*** RECORD EXCERPTS

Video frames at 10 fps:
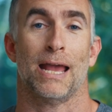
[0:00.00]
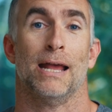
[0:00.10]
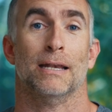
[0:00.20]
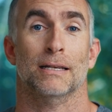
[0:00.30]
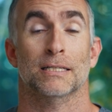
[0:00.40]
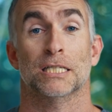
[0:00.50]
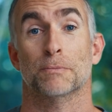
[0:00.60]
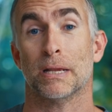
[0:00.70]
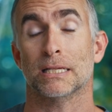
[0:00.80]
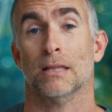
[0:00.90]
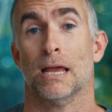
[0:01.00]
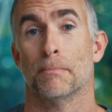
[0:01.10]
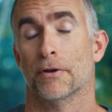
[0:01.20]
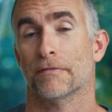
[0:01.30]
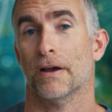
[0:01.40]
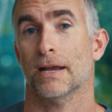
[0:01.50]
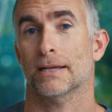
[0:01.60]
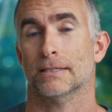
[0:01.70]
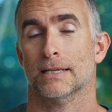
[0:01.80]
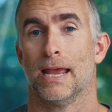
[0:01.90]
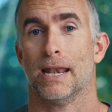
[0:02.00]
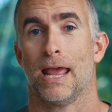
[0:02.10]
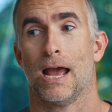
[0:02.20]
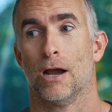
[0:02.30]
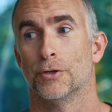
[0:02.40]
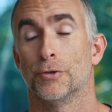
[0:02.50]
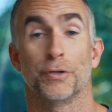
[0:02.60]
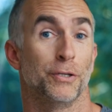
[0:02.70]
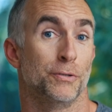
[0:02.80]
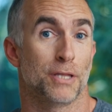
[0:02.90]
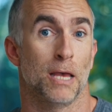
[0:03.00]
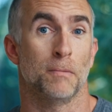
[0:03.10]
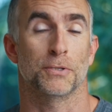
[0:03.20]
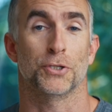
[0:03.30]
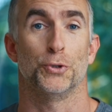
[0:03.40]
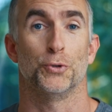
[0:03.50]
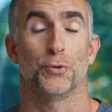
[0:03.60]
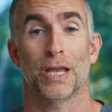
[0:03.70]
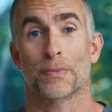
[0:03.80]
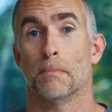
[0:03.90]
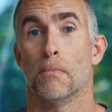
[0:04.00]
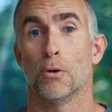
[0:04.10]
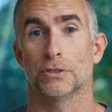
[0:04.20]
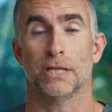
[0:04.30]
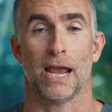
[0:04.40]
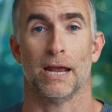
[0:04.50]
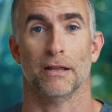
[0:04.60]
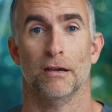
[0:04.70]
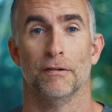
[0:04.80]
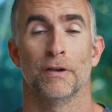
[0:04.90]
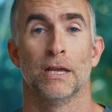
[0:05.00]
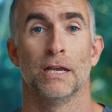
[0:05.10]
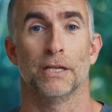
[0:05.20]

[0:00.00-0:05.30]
at space light modifiers and how you can use them to get the most out of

******

**TASK GOAL:**
Before duplicating the entries above, strip out the pictures and keep the rest exact.

**RESPONSE AREA:**
Video frames at 10 fps:
[0:00.00]
[0:00.10]
[0:00.20]
[0:00.30]
[0:00.40]
[0:00.50]
[0:00.60]
[0:00.70]
[0:00.80]
[0:00.90]
[0:01.00]
[0:01.10]
[0:01.20]
[0:01.30]
[0:01.40]
[0:01.50]
[0:01.60]
[0:01.70]
[0:01.80]
[0:01.90]
[0:02.00]
[0:02.10]
[0:02.20]
[0:02.30]
[0:02.40]
[0:02.50]
[0:02.60]
[0:02.70]
[0:02.80]
[0:02.90]
[0:03.00]
[0:03.10]
[0:03.20]
[0:03.30]
[0:03.40]
[0:03.50]
[0:03.60]
[0:03.70]
[0:03.80]
[0:03.90]
[0:04.00]
[0:04.10]
[0:04.20]
[0:04.30]
[0:04.40]
[0:04.50]
[0:04.60]
[0:04.70]
[0:04.80]
[0:04.90]
[0:05.00]
[0:05.10]
[0:05.20]

[0:00.00-0:05.30]
at space light modifiers and how you can use them to get the most out of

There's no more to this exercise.